Trump's rudeness is strong medicine, but it's an invaluable antidote to a poisonous phenomenon.
By Keith Koffler
Kelly Sadler, a White House communications aide, made a crack recently during an internal meeting about how Sen. John McCain's opposition to President Donald Trump's CIA pick, Gina Haspel, didn't matter because McCain is "dying anyway."
Once the remark was leaked, presumably by someone who doesn't much like Sadler, the media — mainstream and social — exploded as if the stock market had crashed.
What a horrifying thing to say! Proof of the rottenness at the core of the Trump White House! Off with her head — that is, let's get her fired and ruin her career!
Of course, it was not at all a nice thing to say. And yes, Trump says many, many not nice things. And it could be that his rudeness and crudeness trickles down to the staff.
But Trump's directness has been a big part of his appeal, even to evangelicals and other "deplorables" accused of hypocrisy and obtuseness for backing a profane man. They were tired of being told what they are allowed to say and think. And nobody is going to tell Trump what to say.
There's something refreshing about that. Even important. Because it gores a useful wound into the stultifying and dangerous political correctness that is increasingly gripping the nation.
Trump's rude speech tells Americans it might just be okay to hold an opinion and not get handcuffed by the speech police who want to enforce their own — usually liberal — viewpoint. Because every statement that doesn't pass muster with the left now provokes a new Salem witch trial.
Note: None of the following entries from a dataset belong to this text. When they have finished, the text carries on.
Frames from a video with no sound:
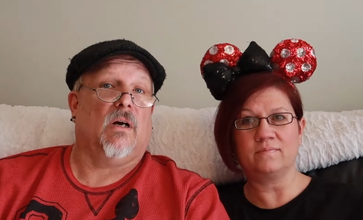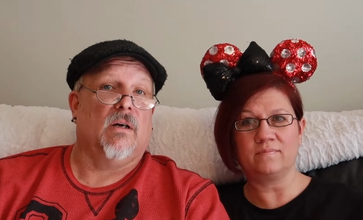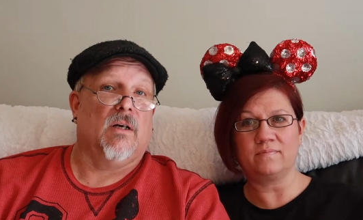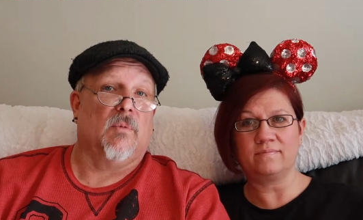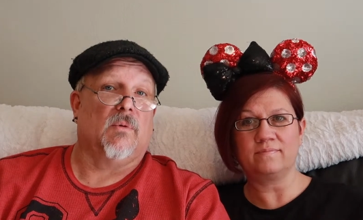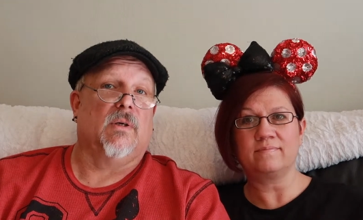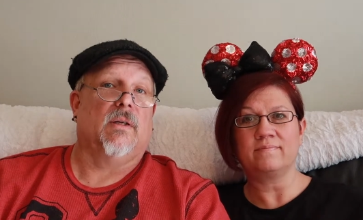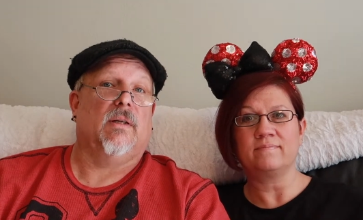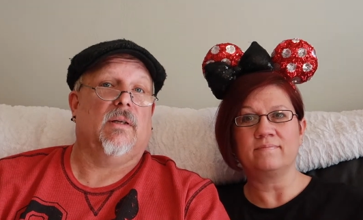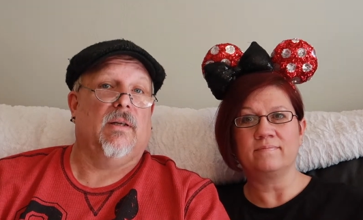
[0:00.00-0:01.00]
Speaker 1: our number
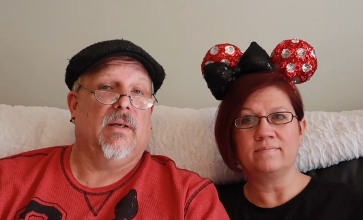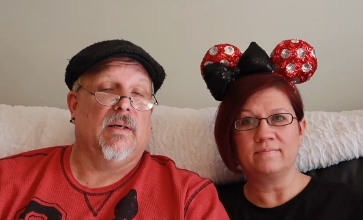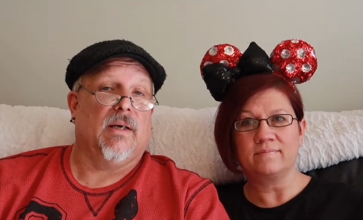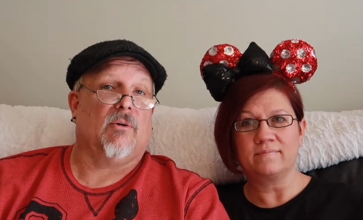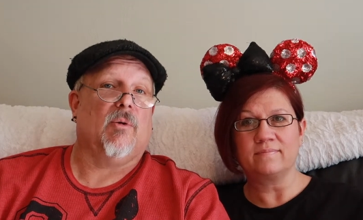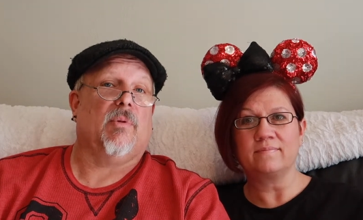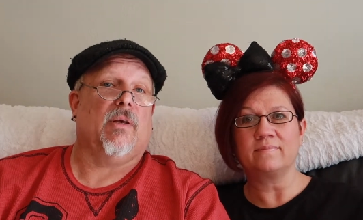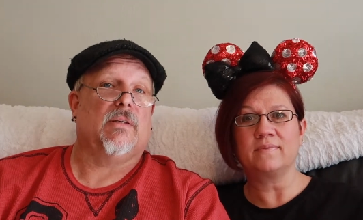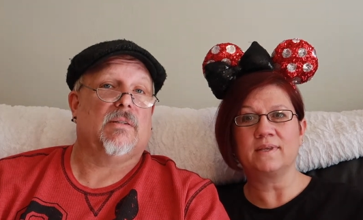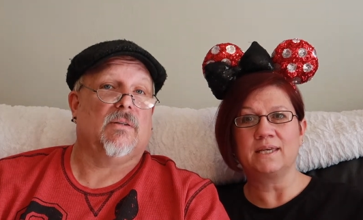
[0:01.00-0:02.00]
one, and then it got
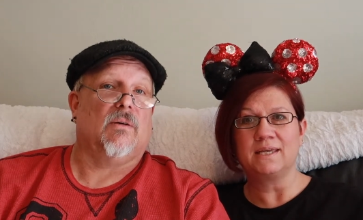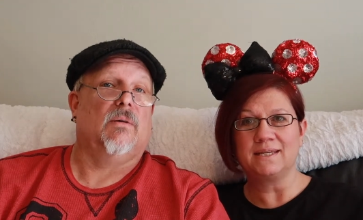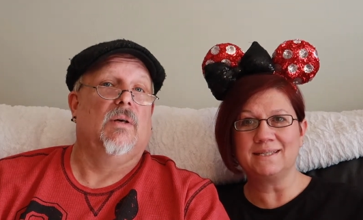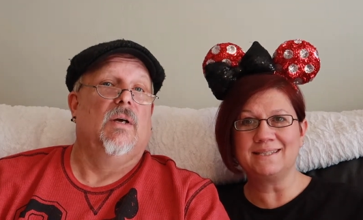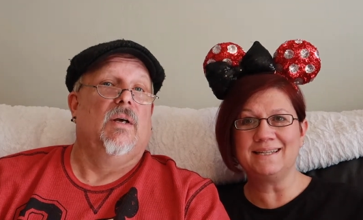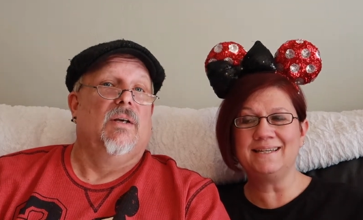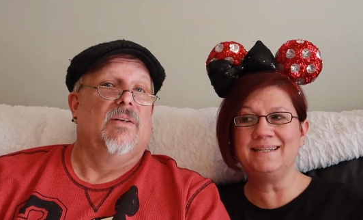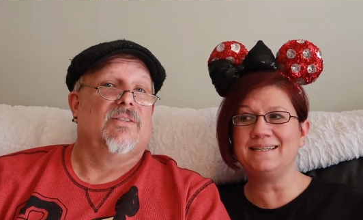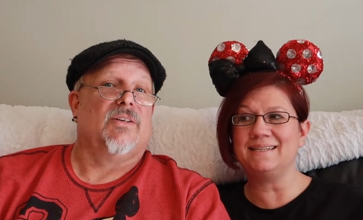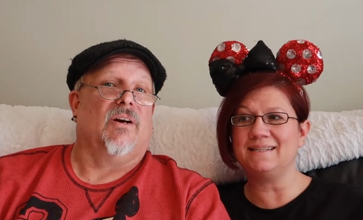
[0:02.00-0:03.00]
replaced. So
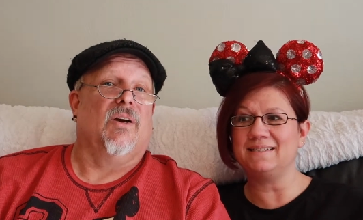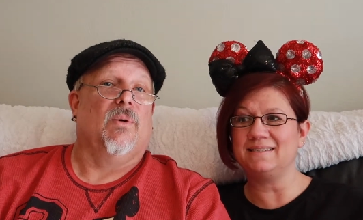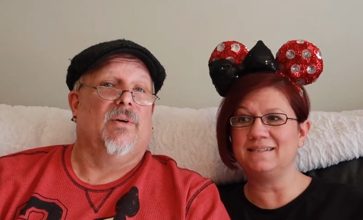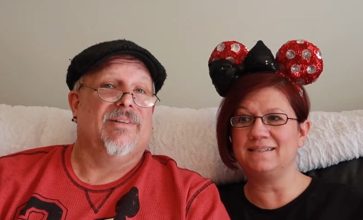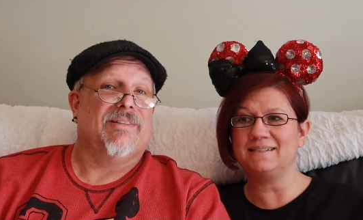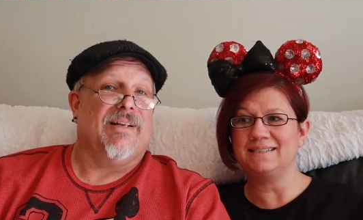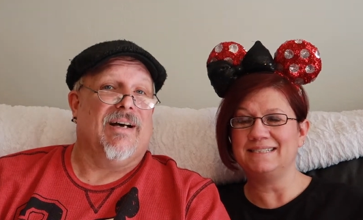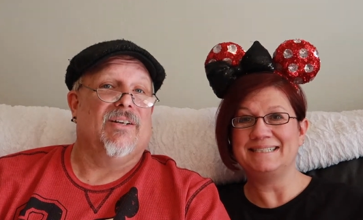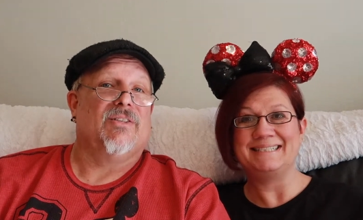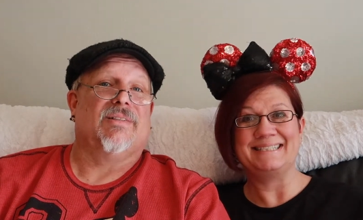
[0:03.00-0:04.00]
Did. sorry, Wilderness
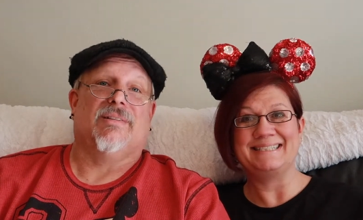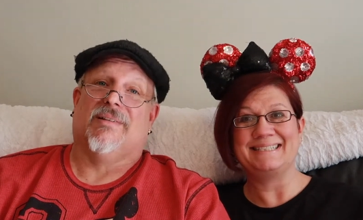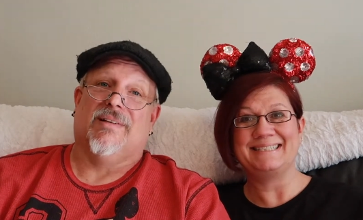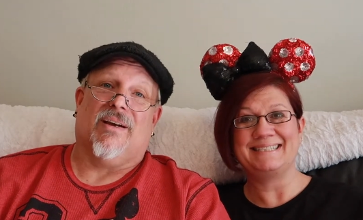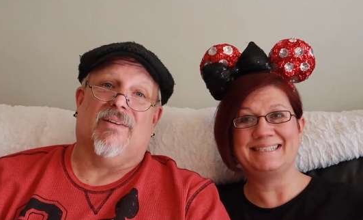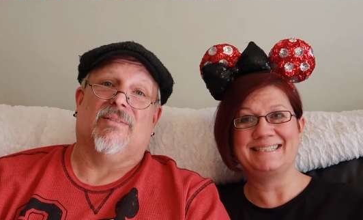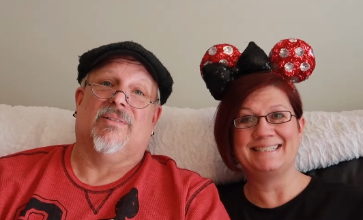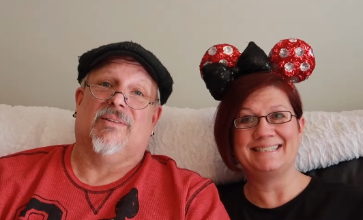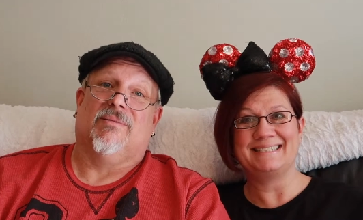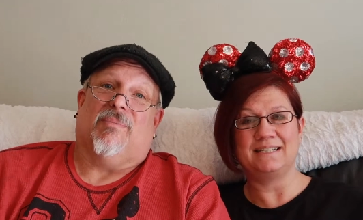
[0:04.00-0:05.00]
Lodge,
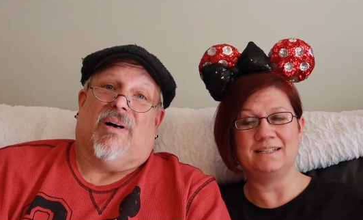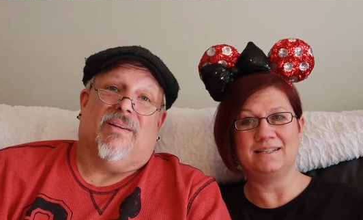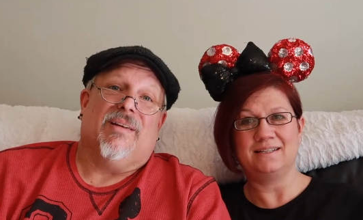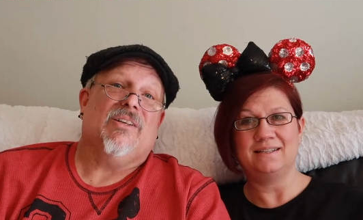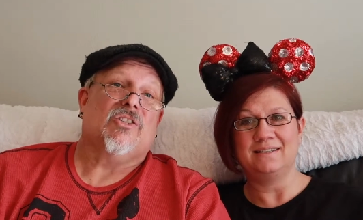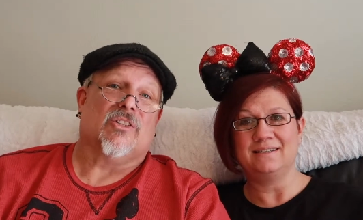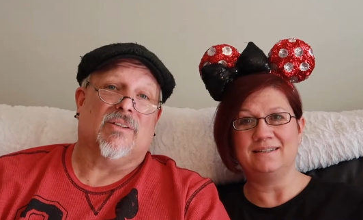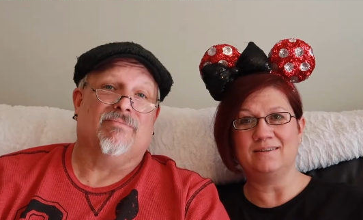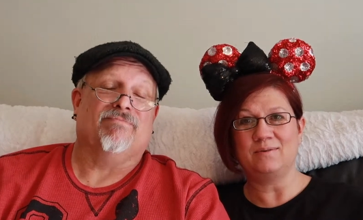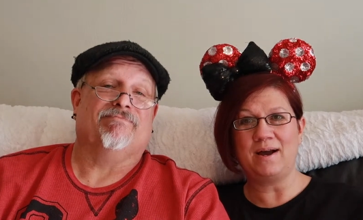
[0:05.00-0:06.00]
now
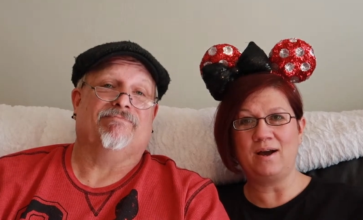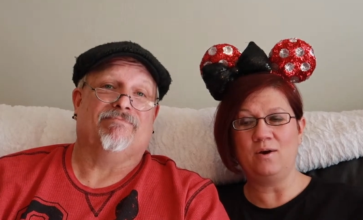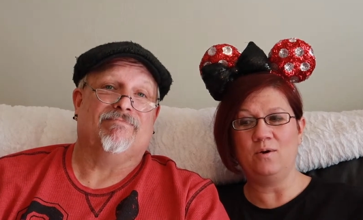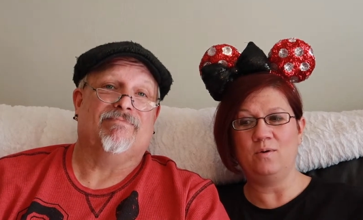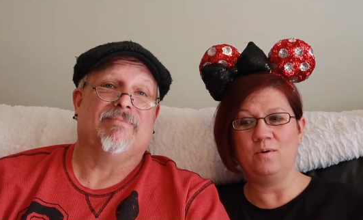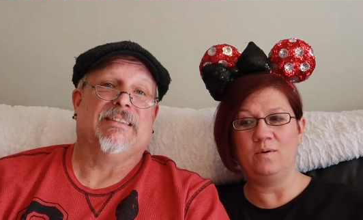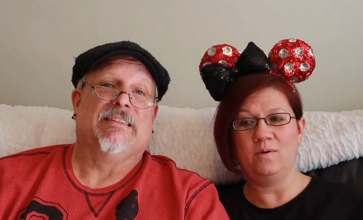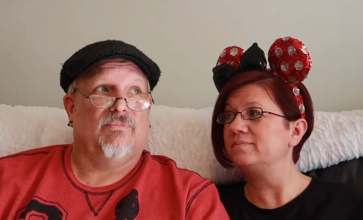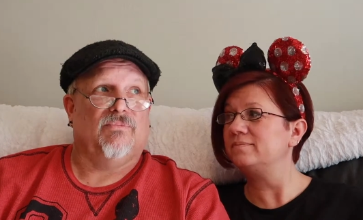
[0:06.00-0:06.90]
Polynesian. Wow.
Today's strict political correctness allows no separation between words and sentiment. Between surface artifice and deeper reality. It bends uncomfortable truths into polite falsehoods. There are certain things you just can't say, because someone's feelings might get hurt.
Democracy pre-supposes a willingness to state unpopular, hurtful things. Otherwise, the path to reality, justice and sound decisions - the essence of democracy - is blocked like a coronary artery. You know, the one known as the widow maker, which redirects the patient's ambulance from the hospital to the morgue.
Sure, Trump goes too far. Sometimes way too far. And he makes of point of never apologizing. Sadler went too far as well — though she apologized to McCain's daughter Meghan. Meghan nonetheless pronounced, figuratively speaking, "Off with her head."
I don't know Sadler — and you probably don't either. But do you think she is somehow pleased that McCain has brain cancer and is facing a harsh, miserable death?
People are not everything they say at a given moment. If they were, we'd all be perp-walked straight from purgatory to a vastly overpopulated hell.
Political correctness has the ability to rapidly enforce change on society toward a liberal point of view. It's frighteningly effective. Today, you cannot in polite company say you oppose gay marriage without being branded a homophobe. And yet a few years ago, that was - at least publicly — the position held by a Democratic president and his vice president.
Last week, White House Chief of Staff John Kelly said the majority of illegal immigrants are "not people that would easily assimilate into the United States into our modern society" because they are "overwhelmingly rural people," don't speak English, and "don't integrate well." Is that true? The word police don't care either way. Kelly had made a statement casting a subset of people of a certain ethnicity in a negative light. That's impermissible.
The rapper Kanye West voices support for Trump, and the author Ta-Nehisi Coates suggests not just that West is wrong to embrace Trump, but that he is not even free as a black man to hold this opinion because in Coates' view, Trump and conservatives are racists
As a widely-esteemed liberal champion once wrote: "At any given moment there is an orthodoxy, a body of ideas which it is assumed that all right thinking people will accept without question. It not exactly forbidden to say this, that or the other but it is 'not done' to say it... Anyone who challenges the prevailing orthodoxy finds himself silenced with surprising effectiveness."
The writer was George Orwell, and the passage is from the unpublished introduction to his classic fable about creeping totalitarianism, "Animal Farm."
Trump has not fired Sadler yet. And he'd better not — because the ability to say something impolite is a big reason why he was elected. His base would likely be shocked and severely disappointed if he allows the thought police to take her away.
Yes, she is part of the character of this White House. One that provides desperately needed counterprogramming to our regularly scheduled episodes of political correctness. And that's just great.
Keith Koffler is the author of "Bannon, Always the Rebel" and the editor of White House Dossier.